Canadian chanteuse Sarah McLachlan heads a music school for disadvantaged children, in Vancouver. As a fundraiser, she put together “Voices in the Park” (September 15, 2012), a concert with herself and others, including Bryan Adams, Stevie Nicks, Hedley, Jann Arden and some lesser local acts. Oh, and Sarah had former U.S. President Bill Clinton give a talk.
The Starr Report from 1998 was a wide-ranging investigation into Clinton’s activities, both political (“Whitewater” land deals, the firing of White House travel agents, the handling of FBI files…) but also, sexual (a sexual harassment suit against the President by Paula Jones, and his extramarital promiscuity with White House intern Monica Lewinsky).
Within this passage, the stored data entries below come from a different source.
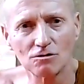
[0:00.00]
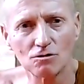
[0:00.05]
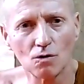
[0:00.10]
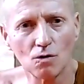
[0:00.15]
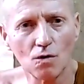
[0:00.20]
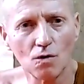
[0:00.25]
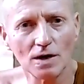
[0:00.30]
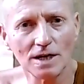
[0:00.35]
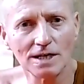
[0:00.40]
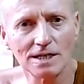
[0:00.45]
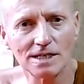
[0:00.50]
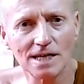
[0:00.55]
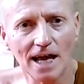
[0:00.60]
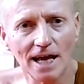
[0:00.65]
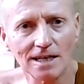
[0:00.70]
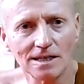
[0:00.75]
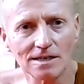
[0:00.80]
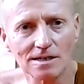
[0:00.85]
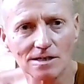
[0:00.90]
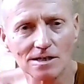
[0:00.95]

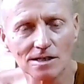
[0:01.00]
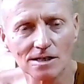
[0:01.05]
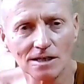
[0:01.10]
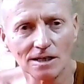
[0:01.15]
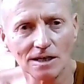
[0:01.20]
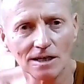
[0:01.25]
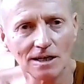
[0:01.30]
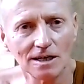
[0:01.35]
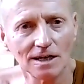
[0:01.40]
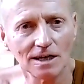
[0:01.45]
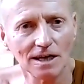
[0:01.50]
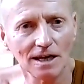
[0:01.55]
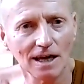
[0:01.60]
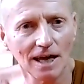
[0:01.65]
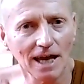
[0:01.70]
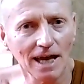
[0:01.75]
inconsequential,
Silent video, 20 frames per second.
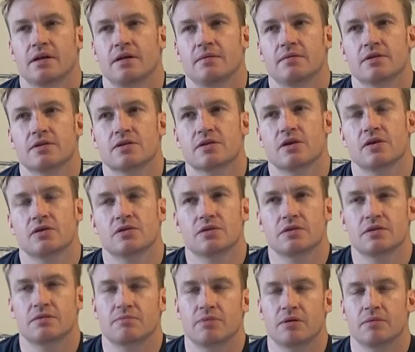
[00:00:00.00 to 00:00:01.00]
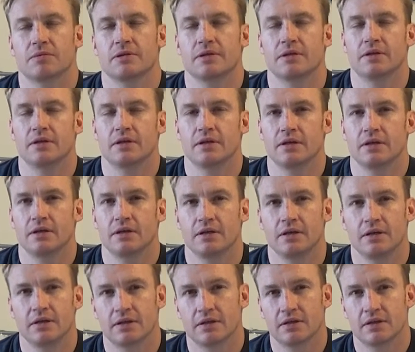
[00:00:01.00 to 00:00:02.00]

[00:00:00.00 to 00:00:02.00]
time as a soldier is probably the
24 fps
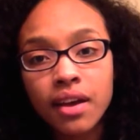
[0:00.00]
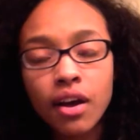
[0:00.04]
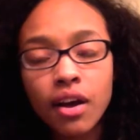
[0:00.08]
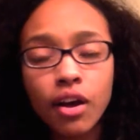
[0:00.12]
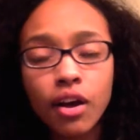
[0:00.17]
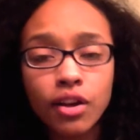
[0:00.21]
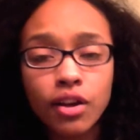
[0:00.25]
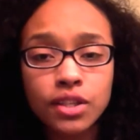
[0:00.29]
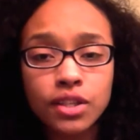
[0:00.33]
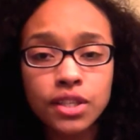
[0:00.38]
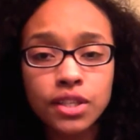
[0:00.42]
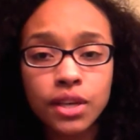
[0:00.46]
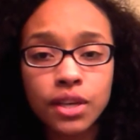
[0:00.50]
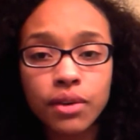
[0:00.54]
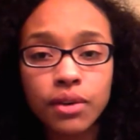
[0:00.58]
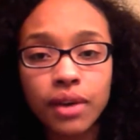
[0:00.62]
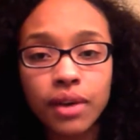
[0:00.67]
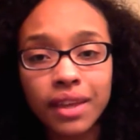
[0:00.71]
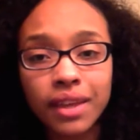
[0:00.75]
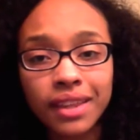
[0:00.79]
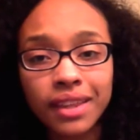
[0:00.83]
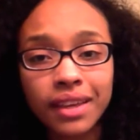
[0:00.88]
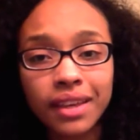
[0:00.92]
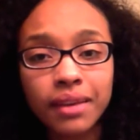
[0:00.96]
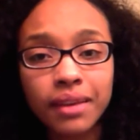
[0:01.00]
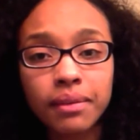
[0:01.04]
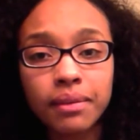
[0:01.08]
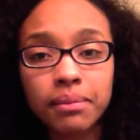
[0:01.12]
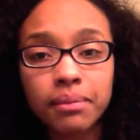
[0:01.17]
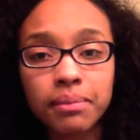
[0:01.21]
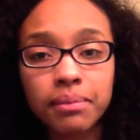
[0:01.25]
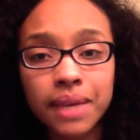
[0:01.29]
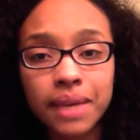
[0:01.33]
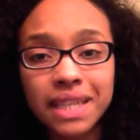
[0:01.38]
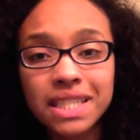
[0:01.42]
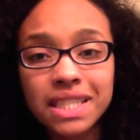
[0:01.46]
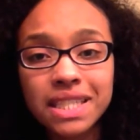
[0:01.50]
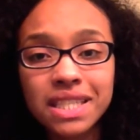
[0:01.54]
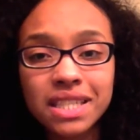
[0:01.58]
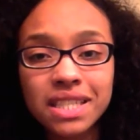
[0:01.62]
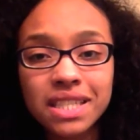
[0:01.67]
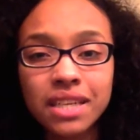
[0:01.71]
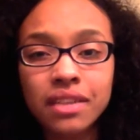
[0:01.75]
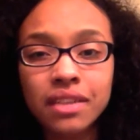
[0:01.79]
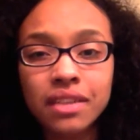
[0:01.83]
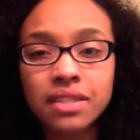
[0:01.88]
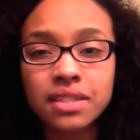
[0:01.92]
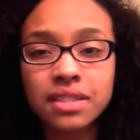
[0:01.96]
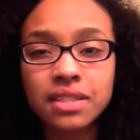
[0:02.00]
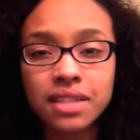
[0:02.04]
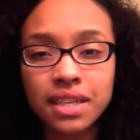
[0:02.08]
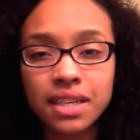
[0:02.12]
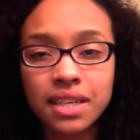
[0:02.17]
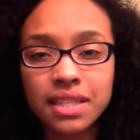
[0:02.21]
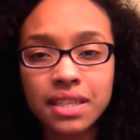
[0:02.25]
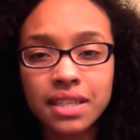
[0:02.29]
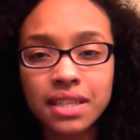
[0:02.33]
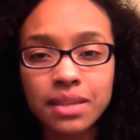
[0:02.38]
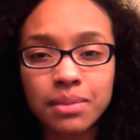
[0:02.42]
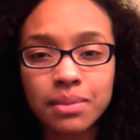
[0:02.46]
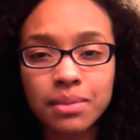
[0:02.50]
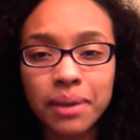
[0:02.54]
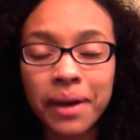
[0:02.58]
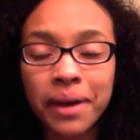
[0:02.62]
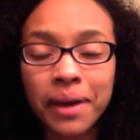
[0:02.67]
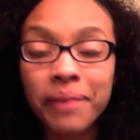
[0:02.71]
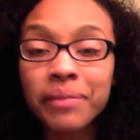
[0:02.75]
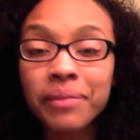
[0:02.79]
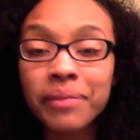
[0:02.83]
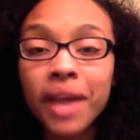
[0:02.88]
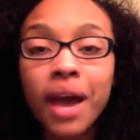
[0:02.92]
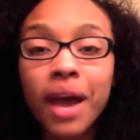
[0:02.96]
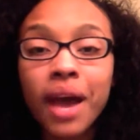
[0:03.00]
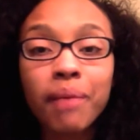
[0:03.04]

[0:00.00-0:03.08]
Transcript: Also, I think Mixed Chicks does as well.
The Starr Report noted that when Lewinsky was hiding out in the Oval Office, she found McLachlan’s 1997 Surfacing CD there. And that when she listened to track five, Do What You Have To Do, that this was kind of like their song.
It’s a ballad about obsessive love, and not being able to give up on it: “I know I can’t be with you / I do what I have to do… I don’t know how to let you go.”
McLachlan is a big Clinton fan, she’s done fundraisers for the man, and perhaps sees no irony in her association with Clinton given the Starr Report (or has grace and forgives all that). Perhaps she’s right to separate the personal life from the political one.
But is there a political disconnect between women that seem to swoon over men in power that otherwise have a history of taking advantage of females? McLachlan founded the Lilith Fair concert series for women – a feminist tour, after all – reject patriarchy and all that. Or could Monica Lewinsky be feminism 2.0 that sees her relationship as some sort of empowerment? She wanted intimacy with a president, and supplied it.
Whatever… This is certainly a tremendous example of how politicians find themselves past their expiry date while still in office, but later become exalted and adored. No doubt George W. Bush is eagerly awaiting such a reappraisal!